** Opening Material for this exercise block **
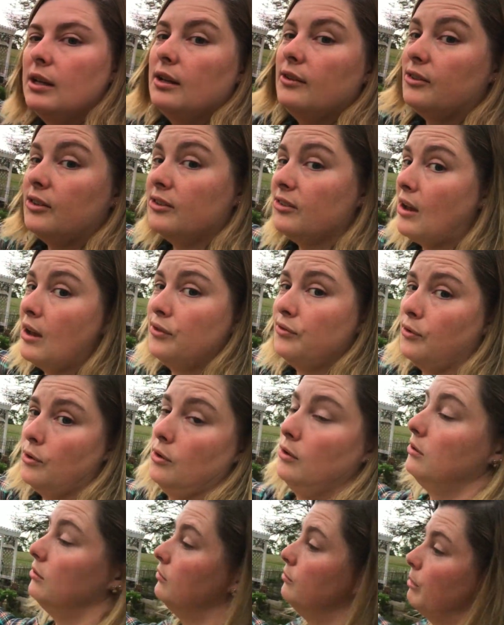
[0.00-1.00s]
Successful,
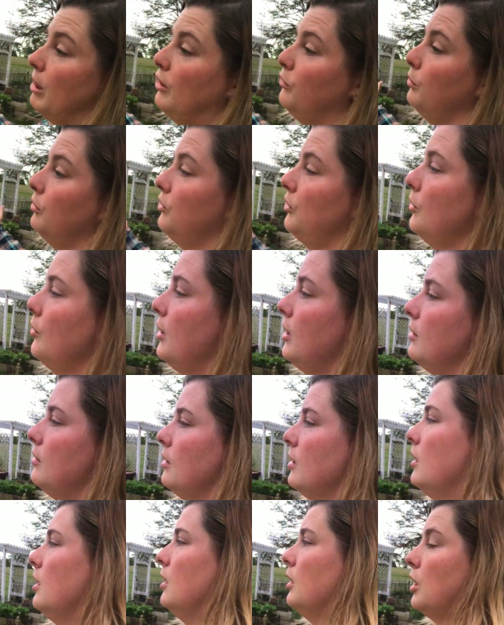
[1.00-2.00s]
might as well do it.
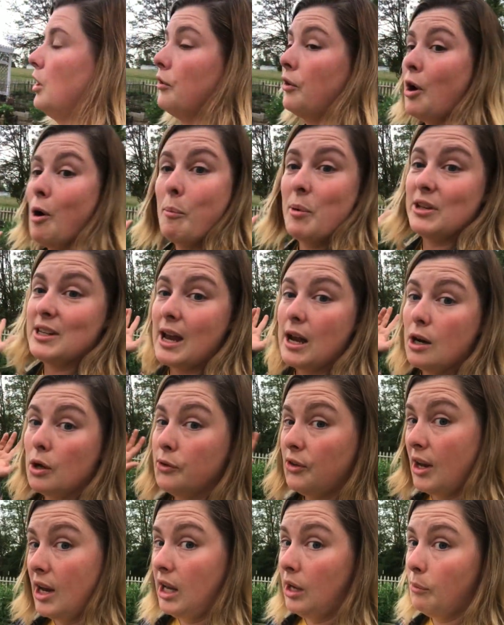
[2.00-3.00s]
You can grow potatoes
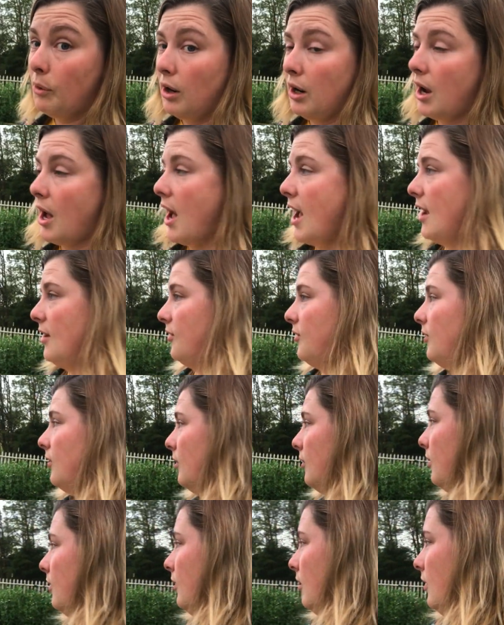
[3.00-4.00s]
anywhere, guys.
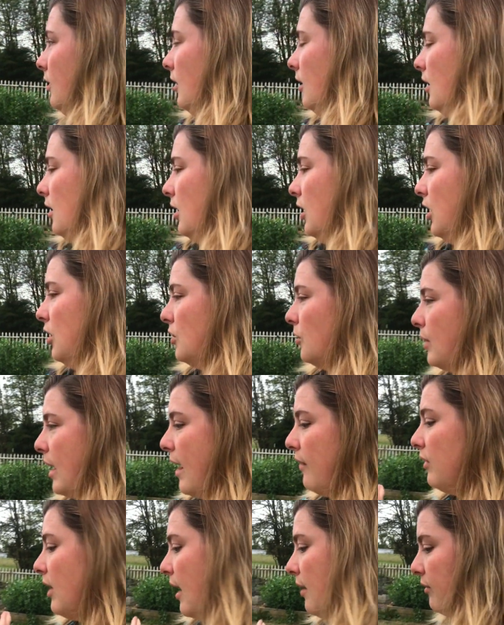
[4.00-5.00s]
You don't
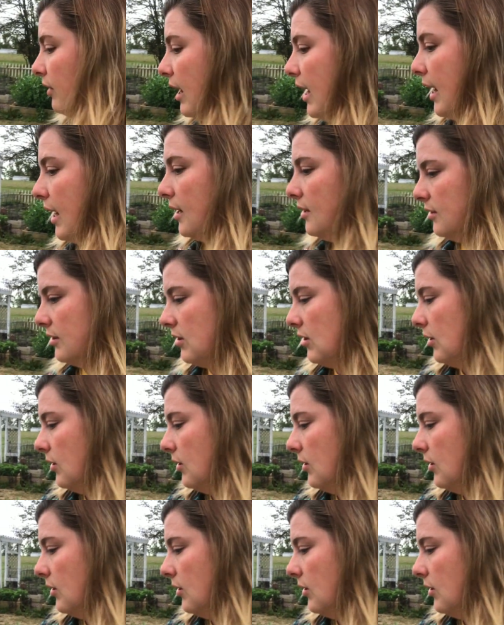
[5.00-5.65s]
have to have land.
** Closing Material for this exercise block **
** Opening Material for this exercise block **
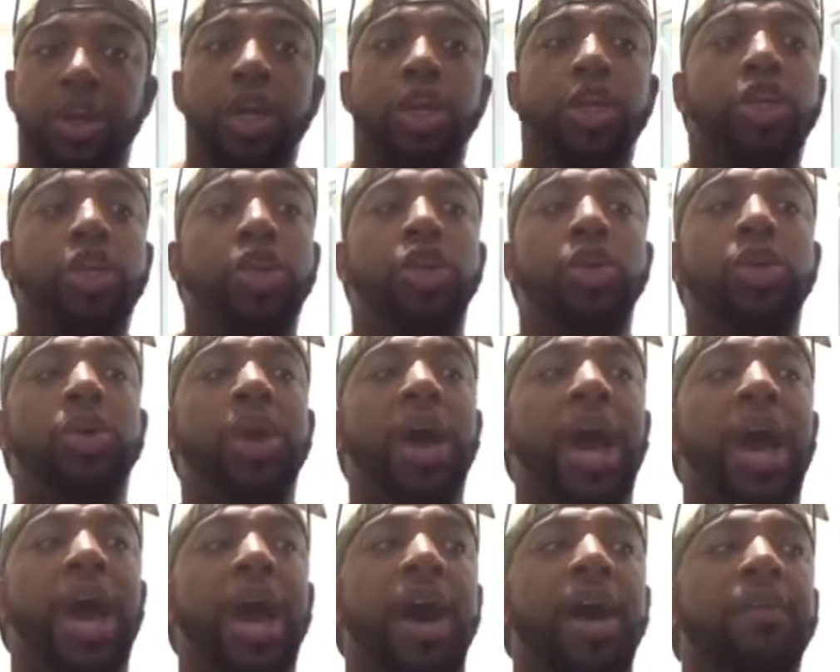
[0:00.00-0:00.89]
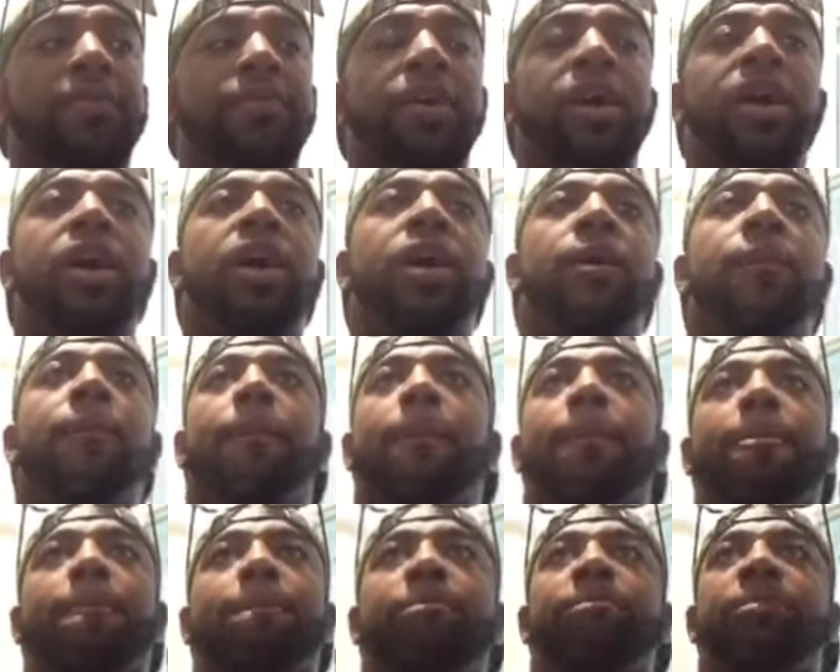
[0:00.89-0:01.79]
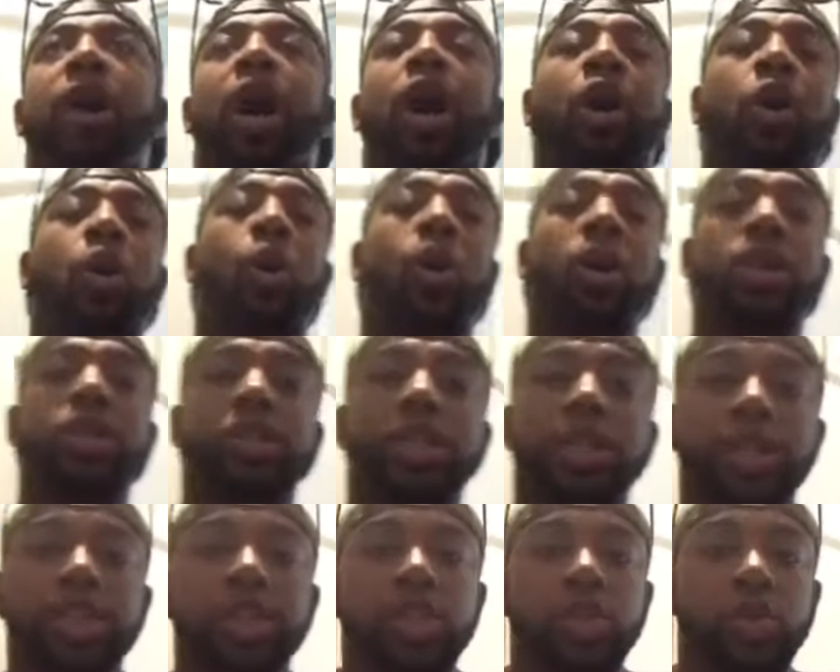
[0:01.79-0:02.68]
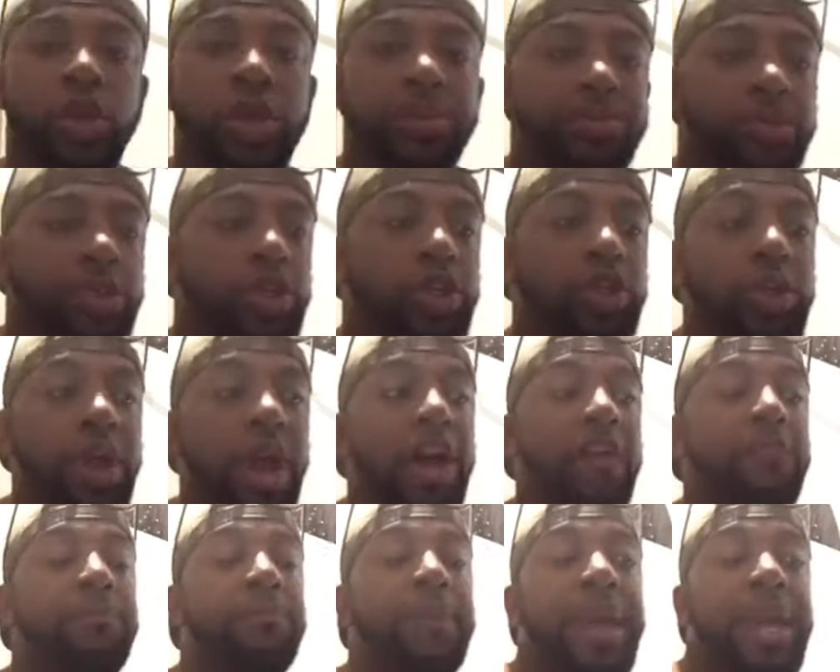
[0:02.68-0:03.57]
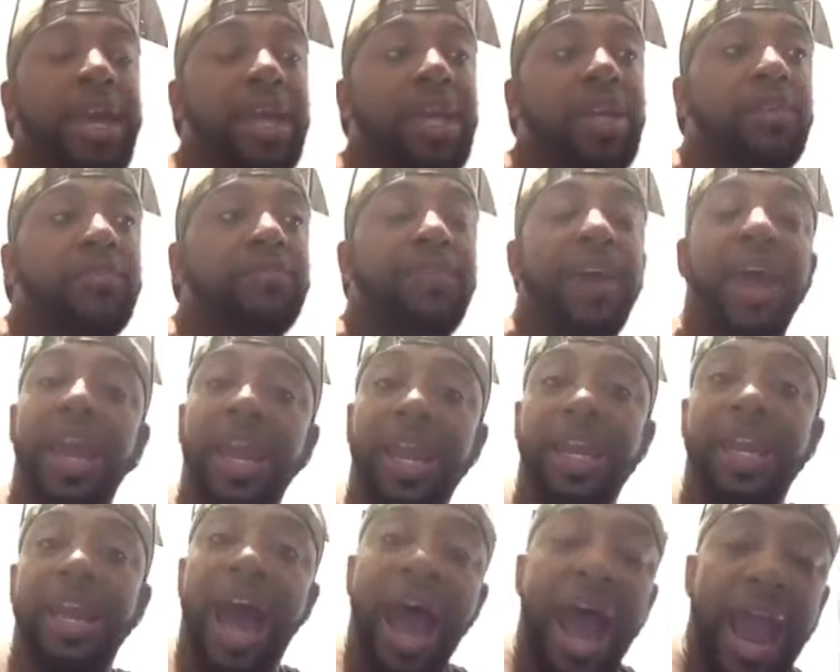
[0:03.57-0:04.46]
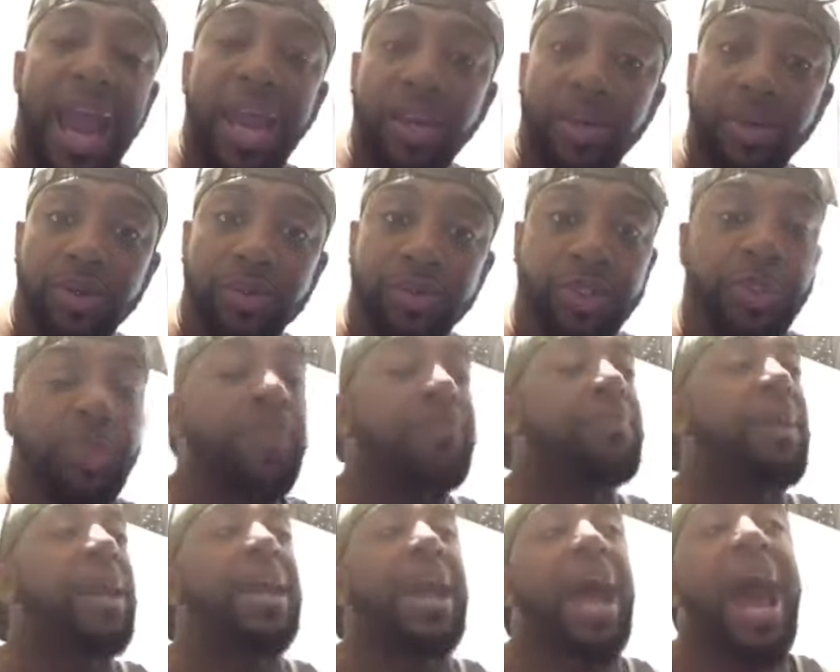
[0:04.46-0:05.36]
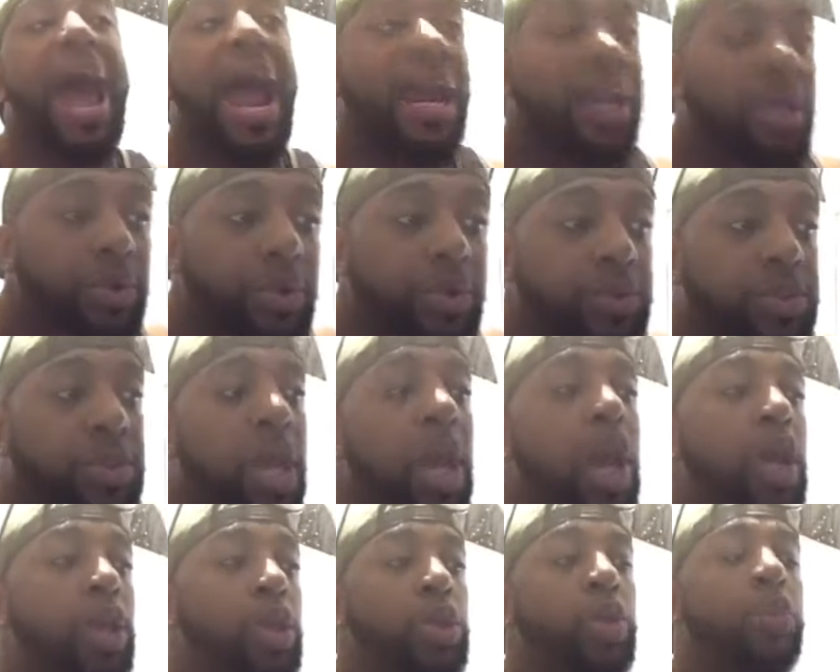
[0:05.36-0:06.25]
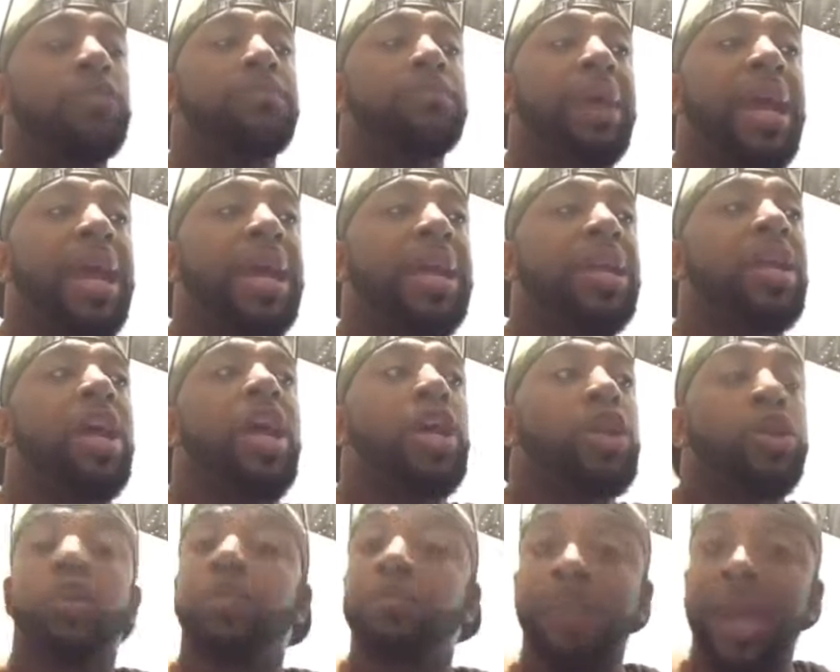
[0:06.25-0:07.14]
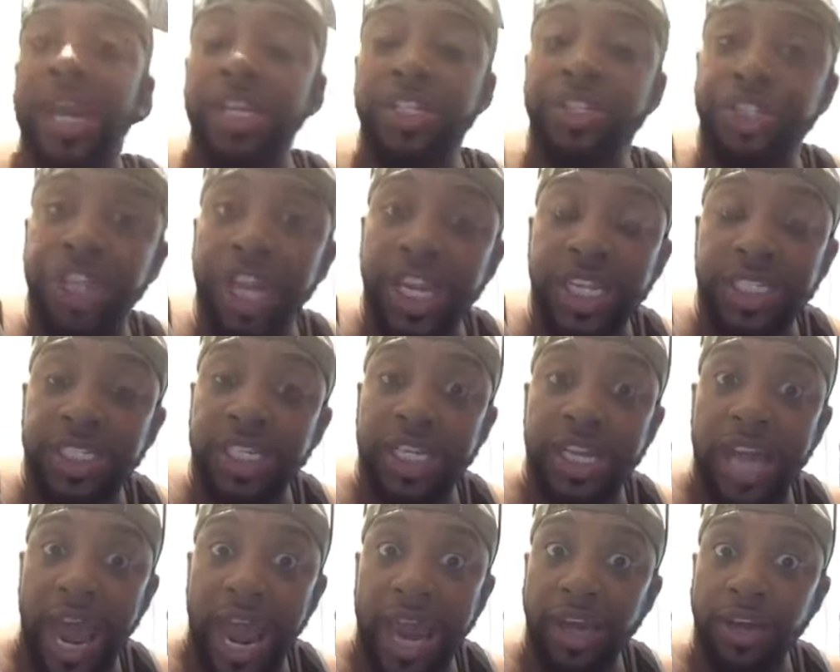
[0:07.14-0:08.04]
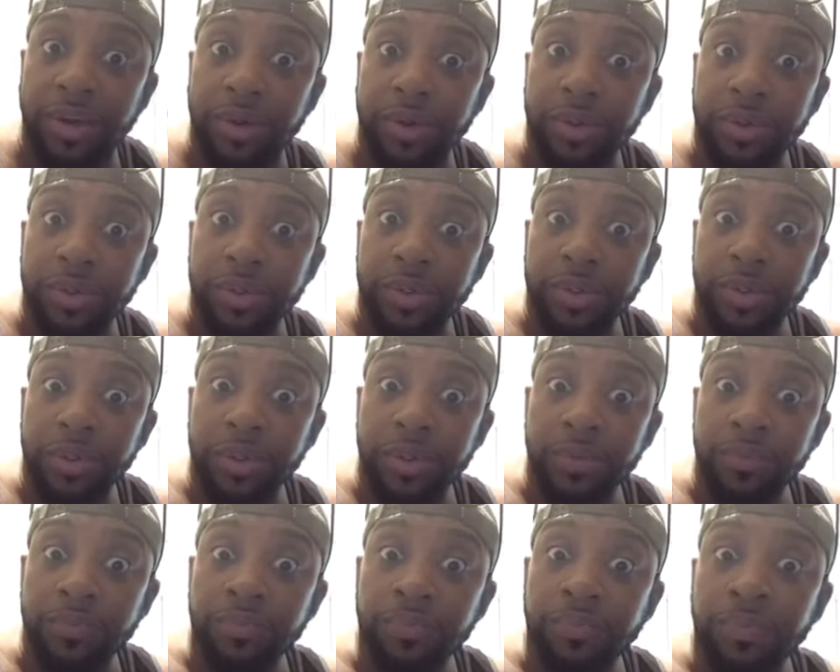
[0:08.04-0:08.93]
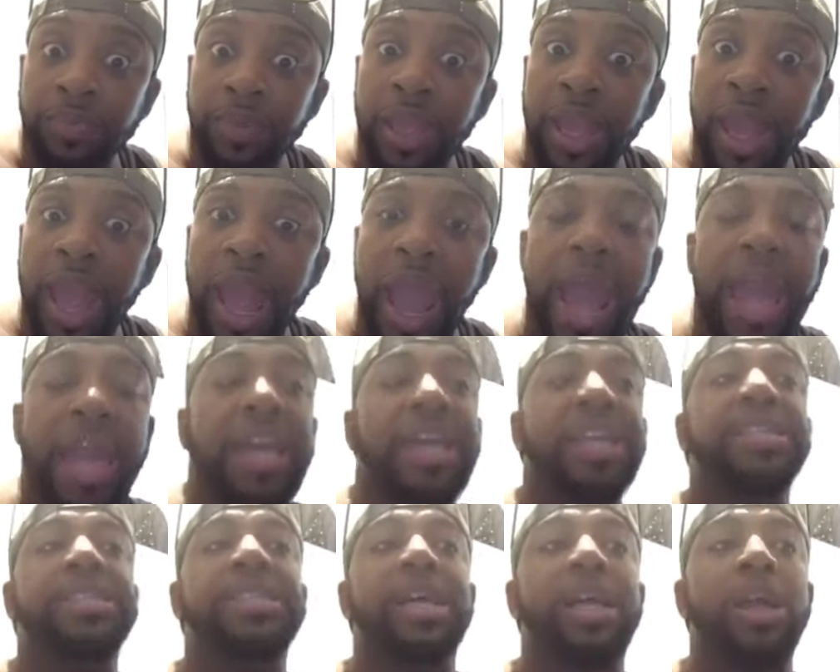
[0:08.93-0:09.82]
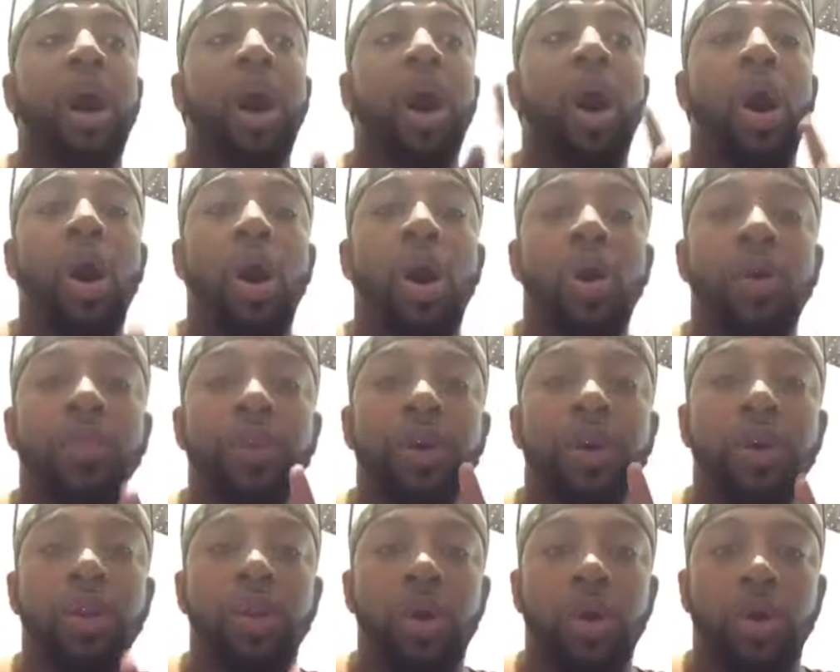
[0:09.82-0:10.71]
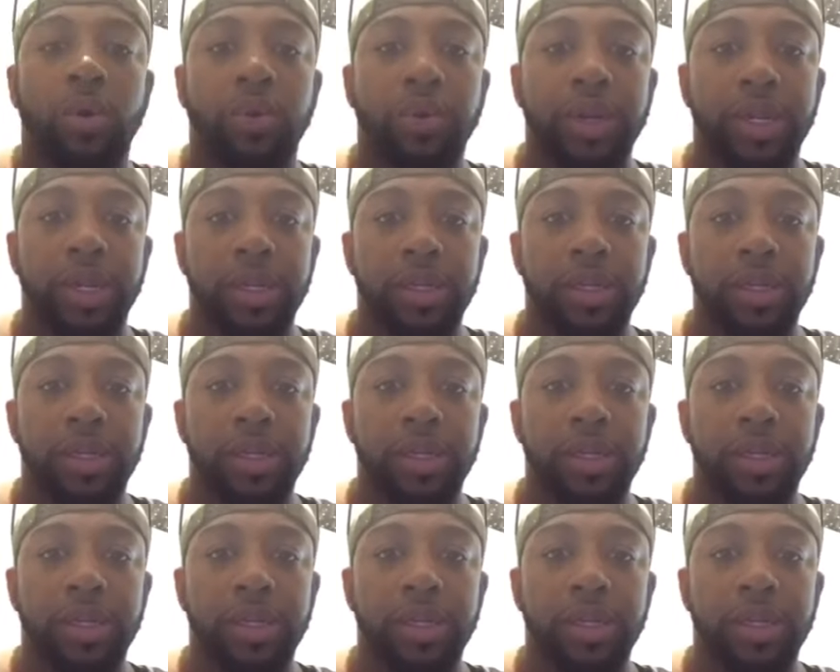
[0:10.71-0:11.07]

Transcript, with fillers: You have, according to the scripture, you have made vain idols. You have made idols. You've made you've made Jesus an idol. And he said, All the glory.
** Closing Material for this exercise block **
◆ **Activity**: Reproduce exactly, with no pictures, the lines above from the one holding "[0:01.79-0:02.68]" to the one holding "Transcript, with fillers: You", inclusive.

◆ **Result**:
[0:01.79-0:02.68]
[0:02.68-0:03.57]
[0:03.57-0:04.46]
[0:04.46-0:05.36]
[0:05.36-0:06.25]
[0:06.25-0:07.14]
[0:07.14-0:08.04]
[0:08.04-0:08.93]
[0:08.93-0:09.82]
[0:09.82-0:10.71]
[0:10.71-0:11.07]

Transcript, with fillers: You have, according to the scripture, you have made vain idols. You have made idols. You've made you've made Jesus an idol. And he said, All the glory.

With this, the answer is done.